Abstract

Over the past few decades the emphasis in regional development theory has shifted from a focus primarily on exogenous factors to an increasing focus on endogenous factors. Traditional regional economic development approaches were erected on neoclassical economic growth theory, based largely on the Solow (1956, 2000) growth model. The emerging endogenous approaches – while recognizing that development is framed by exogenous factors – attribute a much more significant role for endogenous forces. In that context, a suite of models and arguments that broadly convey the ‘new growth theory’ have been directed towards endogenous factors and processes (see, for example, Johansson et al., 2001).
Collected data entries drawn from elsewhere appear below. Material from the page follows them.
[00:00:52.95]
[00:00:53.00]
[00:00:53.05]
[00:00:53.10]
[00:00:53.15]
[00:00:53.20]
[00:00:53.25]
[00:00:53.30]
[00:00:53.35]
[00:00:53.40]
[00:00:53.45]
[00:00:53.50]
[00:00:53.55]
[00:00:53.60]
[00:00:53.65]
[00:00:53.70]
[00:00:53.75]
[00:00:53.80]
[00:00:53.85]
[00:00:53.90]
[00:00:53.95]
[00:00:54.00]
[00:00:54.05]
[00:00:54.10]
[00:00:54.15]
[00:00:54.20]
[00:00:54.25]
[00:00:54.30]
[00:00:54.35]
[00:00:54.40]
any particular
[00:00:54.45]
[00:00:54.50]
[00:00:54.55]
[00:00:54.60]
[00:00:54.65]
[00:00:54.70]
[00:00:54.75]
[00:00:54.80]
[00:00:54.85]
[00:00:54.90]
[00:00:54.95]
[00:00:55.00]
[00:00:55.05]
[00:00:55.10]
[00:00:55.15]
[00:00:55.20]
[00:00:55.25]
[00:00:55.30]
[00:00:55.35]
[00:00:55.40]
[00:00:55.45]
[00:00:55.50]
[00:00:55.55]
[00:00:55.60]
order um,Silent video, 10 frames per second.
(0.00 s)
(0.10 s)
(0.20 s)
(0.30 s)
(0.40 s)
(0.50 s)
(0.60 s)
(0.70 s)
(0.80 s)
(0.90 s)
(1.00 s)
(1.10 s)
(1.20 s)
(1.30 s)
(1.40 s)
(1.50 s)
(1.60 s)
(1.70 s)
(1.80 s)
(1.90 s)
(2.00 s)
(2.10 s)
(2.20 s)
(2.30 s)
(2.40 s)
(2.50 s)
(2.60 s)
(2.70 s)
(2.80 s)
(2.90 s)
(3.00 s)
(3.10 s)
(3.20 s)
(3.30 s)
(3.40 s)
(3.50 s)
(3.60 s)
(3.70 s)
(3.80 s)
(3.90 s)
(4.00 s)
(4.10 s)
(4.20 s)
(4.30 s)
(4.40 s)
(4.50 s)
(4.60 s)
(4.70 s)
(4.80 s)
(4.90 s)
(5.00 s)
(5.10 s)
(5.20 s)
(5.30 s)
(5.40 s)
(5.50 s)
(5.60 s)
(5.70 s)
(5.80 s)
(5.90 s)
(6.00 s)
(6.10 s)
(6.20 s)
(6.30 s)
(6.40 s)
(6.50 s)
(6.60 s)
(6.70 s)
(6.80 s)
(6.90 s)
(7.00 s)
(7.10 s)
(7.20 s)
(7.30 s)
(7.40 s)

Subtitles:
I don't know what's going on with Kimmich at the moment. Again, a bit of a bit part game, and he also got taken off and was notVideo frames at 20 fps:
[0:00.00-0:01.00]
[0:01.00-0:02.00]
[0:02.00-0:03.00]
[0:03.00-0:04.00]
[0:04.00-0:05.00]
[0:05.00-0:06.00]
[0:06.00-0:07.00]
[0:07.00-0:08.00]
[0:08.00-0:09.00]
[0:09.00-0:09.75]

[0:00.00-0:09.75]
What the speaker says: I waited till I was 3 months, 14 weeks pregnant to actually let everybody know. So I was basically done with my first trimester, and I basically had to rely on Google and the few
Those developments are of great interest to regional development analysts and also to practitioners for several reasons, including the recognition of the importance of cities and regions in the development process, and also because they introduce an explicit spatial variable into economic development and growth theory, which was a mostly ignored element in neoclassical thinking. This evolutionary development is particularly significant as the importance of regions in national economies – and in particular the role of many of the world’s mega-city regions – has changed considerably since the 1970s as a result of globalization, deregulation and structural change and adjustment. Understanding these recently recognized processes of change are crucial for analysing and understanding different patterns of regional economic performance and in formulating and implementing regional economic development planning strategy. This book focuses explicitly on endogenous regional development, attempting to provide a range of disciplinary perspectives on the nature of endogeneity and what endogenous regional development is about, how it might be conceptualized, measured and modelled, and how empirical analysis taking an endogenous perspective may be conducted at different levels of spacial scale.